What needs to be done
What follows is a set of entries. Give them again exactly, without the pictures.

Material supplied
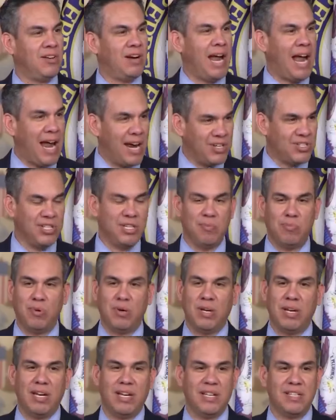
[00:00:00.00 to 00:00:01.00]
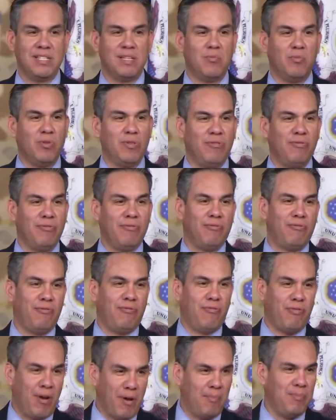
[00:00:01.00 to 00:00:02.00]
They're actually bringing in someone
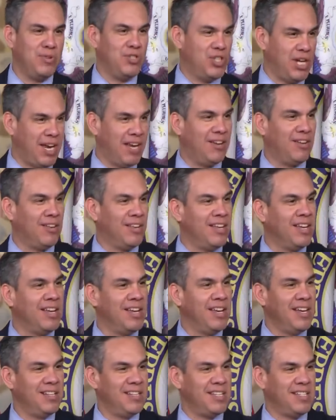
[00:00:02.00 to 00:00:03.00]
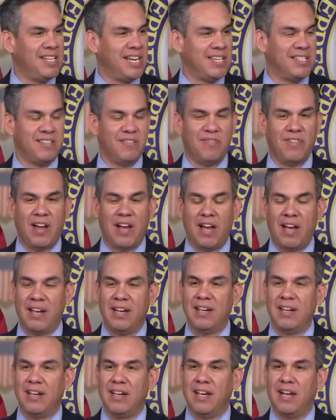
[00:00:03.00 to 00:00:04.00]
from jail to testify.
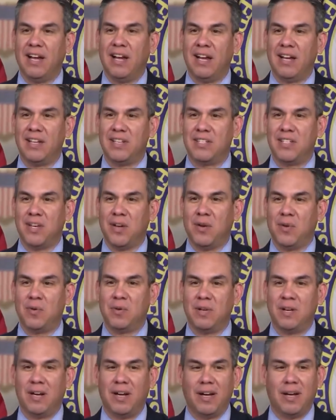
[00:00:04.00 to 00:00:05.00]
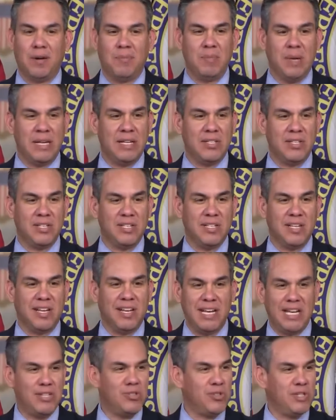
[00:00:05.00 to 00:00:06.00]
So it's just
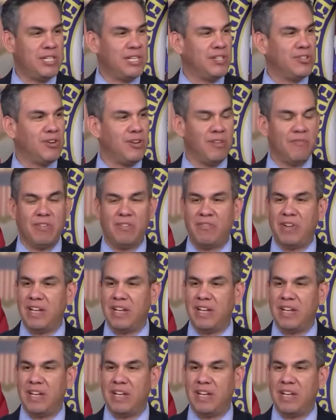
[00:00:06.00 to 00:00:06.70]
an interesting turn of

Answer space
[00:00:00.00 to 00:00:01.00]
[00:00:01.00 to 00:00:02.00]
They're actually bringing in someone
[00:00:02.00 to 00:00:03.00]
[00:00:03.00 to 00:00:04.00]
from jail to testify.
[00:00:04.00 to 00:00:05.00]
[00:00:05.00 to 00:00:06.00]
So it's just
[00:00:06.00 to 00:00:06.70]
an interesting turn of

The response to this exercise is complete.